A university spokeswoman did not respond to requests for comment Friday afternoon.
According to previously released information, Frost’s restructured contract includes a pay cut from $5 million to $4 million in 2022 and a smaller buyout if he is laid off after the 2022 season. But that also includes the option for fourth-year coach Husker to get an extension.
And Frost has the option of seeing his salary reduced to $5 million in 2023 and beyond if the program hits certain “metrics” next season that he and the university have agreed to. The duration of the agreement will extend for one year until December 31, 2027, if these parameters are met.
Sporting director Trev Alberts had referred to ‘very clearly defined expectations’ for Frost, but did not specify what measures were agreed upon.

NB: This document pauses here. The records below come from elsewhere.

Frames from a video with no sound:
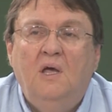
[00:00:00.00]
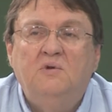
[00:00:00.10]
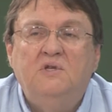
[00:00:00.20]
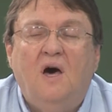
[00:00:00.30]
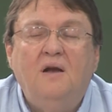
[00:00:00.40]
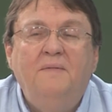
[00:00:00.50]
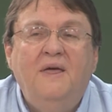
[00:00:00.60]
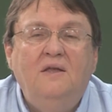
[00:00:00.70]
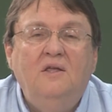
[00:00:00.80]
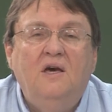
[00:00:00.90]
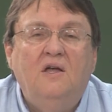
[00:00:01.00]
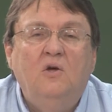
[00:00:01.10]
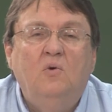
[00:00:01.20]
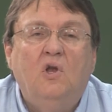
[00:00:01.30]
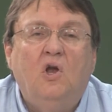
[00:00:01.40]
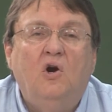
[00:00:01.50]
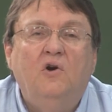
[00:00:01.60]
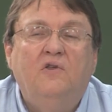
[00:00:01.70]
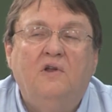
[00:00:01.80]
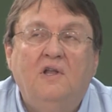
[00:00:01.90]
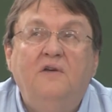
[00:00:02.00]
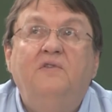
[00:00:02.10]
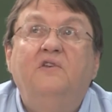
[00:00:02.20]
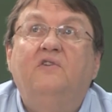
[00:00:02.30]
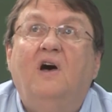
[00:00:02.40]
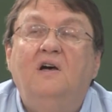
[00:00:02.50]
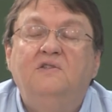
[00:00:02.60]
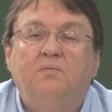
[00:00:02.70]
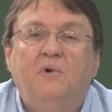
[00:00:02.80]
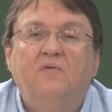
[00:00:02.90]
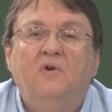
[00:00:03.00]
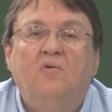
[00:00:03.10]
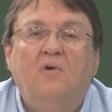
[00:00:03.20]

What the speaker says: He was not a man yet who learned to lift his eyes above the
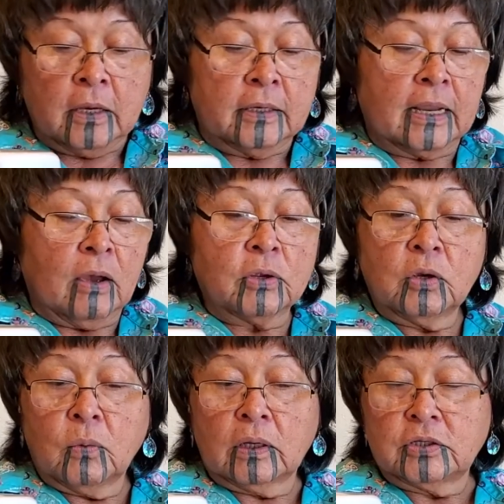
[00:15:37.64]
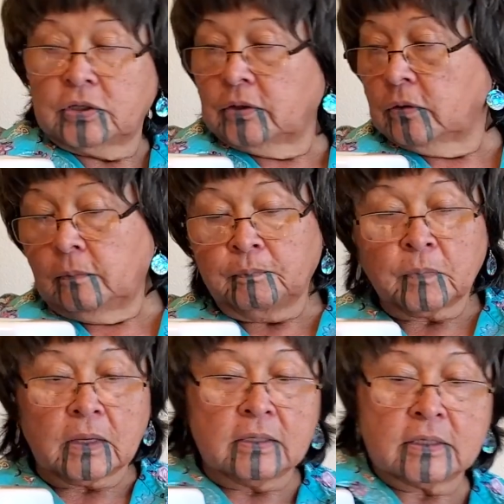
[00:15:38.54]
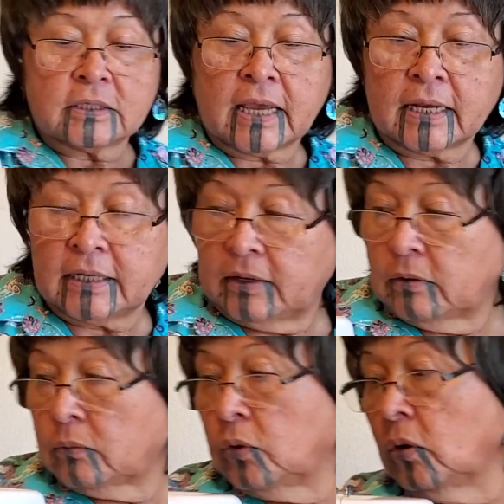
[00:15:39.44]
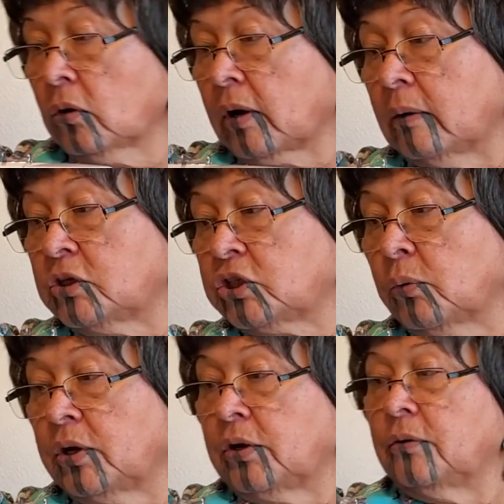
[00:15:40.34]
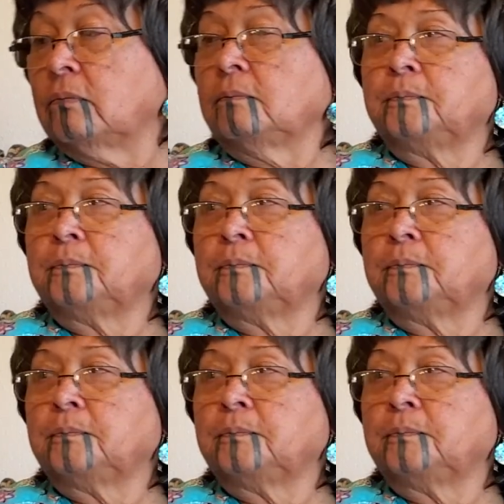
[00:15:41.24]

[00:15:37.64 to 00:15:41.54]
Now what you want to do is this handy ruler I was showing you.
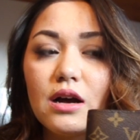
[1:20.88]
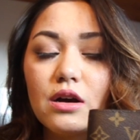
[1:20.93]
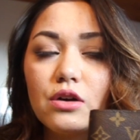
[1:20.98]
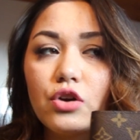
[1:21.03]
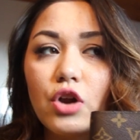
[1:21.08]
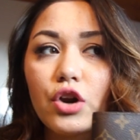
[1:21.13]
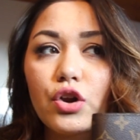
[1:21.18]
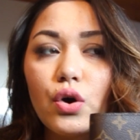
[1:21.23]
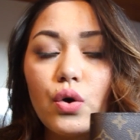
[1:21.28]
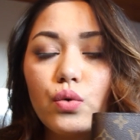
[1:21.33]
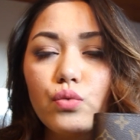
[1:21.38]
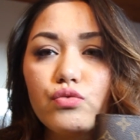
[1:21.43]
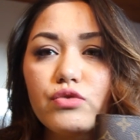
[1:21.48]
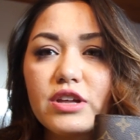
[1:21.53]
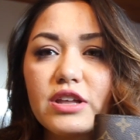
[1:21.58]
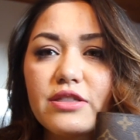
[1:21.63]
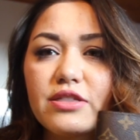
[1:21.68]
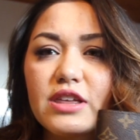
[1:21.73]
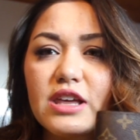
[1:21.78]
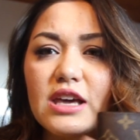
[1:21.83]
not
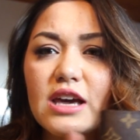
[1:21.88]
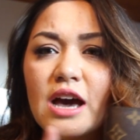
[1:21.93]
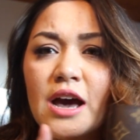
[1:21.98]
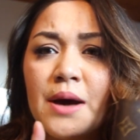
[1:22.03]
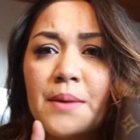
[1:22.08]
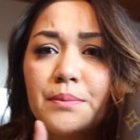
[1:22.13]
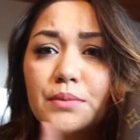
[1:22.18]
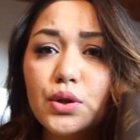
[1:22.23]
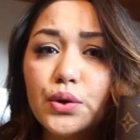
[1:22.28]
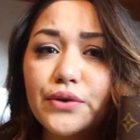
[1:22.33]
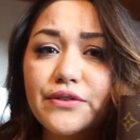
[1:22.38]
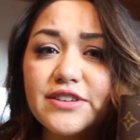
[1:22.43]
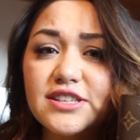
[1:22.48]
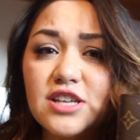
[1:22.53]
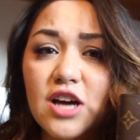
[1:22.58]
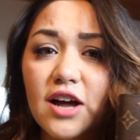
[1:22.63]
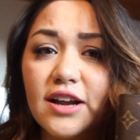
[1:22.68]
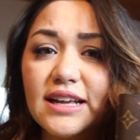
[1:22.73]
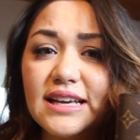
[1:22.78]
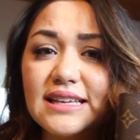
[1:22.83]
only the Louis
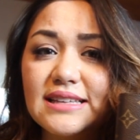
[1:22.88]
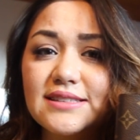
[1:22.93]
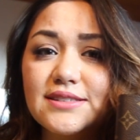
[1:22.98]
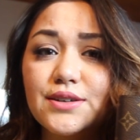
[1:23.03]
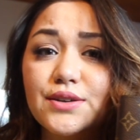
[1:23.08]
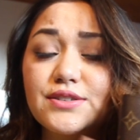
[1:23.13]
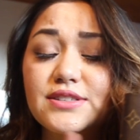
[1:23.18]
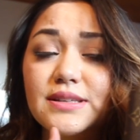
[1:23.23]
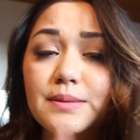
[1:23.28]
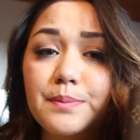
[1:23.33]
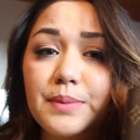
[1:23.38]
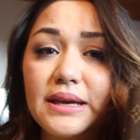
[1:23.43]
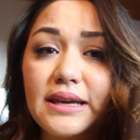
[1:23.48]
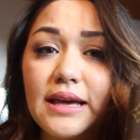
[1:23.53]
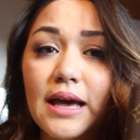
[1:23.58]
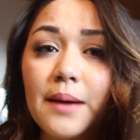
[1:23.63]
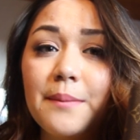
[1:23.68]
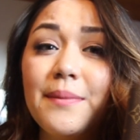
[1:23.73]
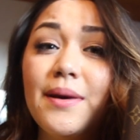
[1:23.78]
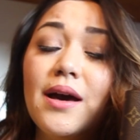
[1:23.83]
Vuitton inserts in
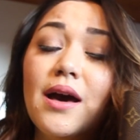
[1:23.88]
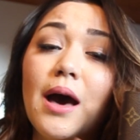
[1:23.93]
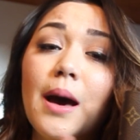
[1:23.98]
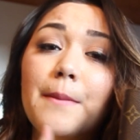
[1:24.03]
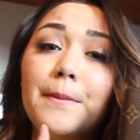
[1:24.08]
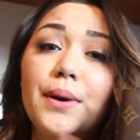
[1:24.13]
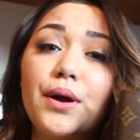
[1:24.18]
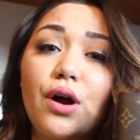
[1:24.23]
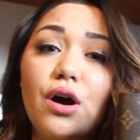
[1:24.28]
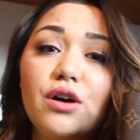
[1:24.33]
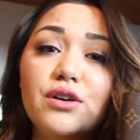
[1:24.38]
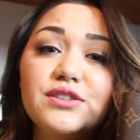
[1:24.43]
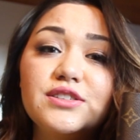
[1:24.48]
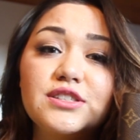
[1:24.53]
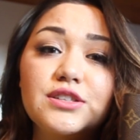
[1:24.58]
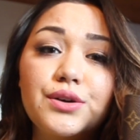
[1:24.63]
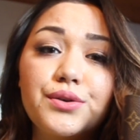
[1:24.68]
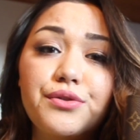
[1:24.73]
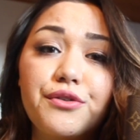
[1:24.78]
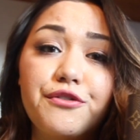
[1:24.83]
PM, but
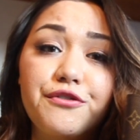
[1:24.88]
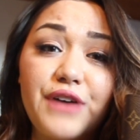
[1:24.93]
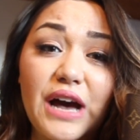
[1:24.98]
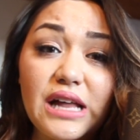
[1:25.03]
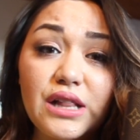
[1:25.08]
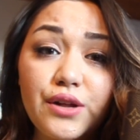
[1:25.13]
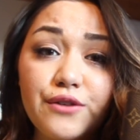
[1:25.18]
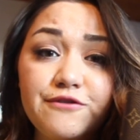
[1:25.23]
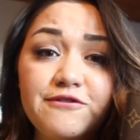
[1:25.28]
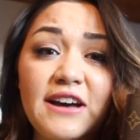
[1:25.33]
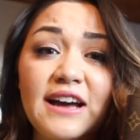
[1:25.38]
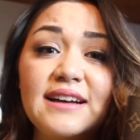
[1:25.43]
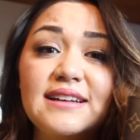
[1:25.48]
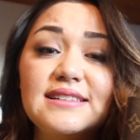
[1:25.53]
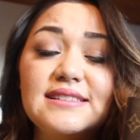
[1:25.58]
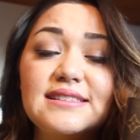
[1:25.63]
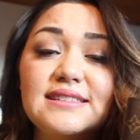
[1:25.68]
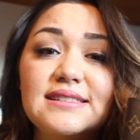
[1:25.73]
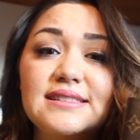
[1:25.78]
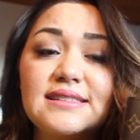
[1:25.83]
also the
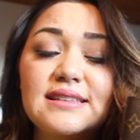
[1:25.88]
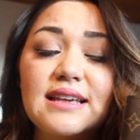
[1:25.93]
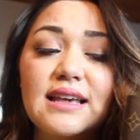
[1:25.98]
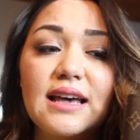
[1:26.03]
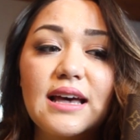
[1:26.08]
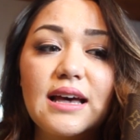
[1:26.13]
Filofax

“I don’t know if those will be made public – I just don’t think that’s fair – but if a coach, a coach from the athletic department is separated, he won’t be surprised, let’s put it that way,” Alberts said in November.
As for Hoiberg, his salary next season will increase from $3.5 million to $3.25 million. The coach also waived a $500,000 retention bonus. His buyout was reduced from $15 million after next season to $11 million.
Like Frost, Hoiberg’s contract included undisclosed “metrics” for next season.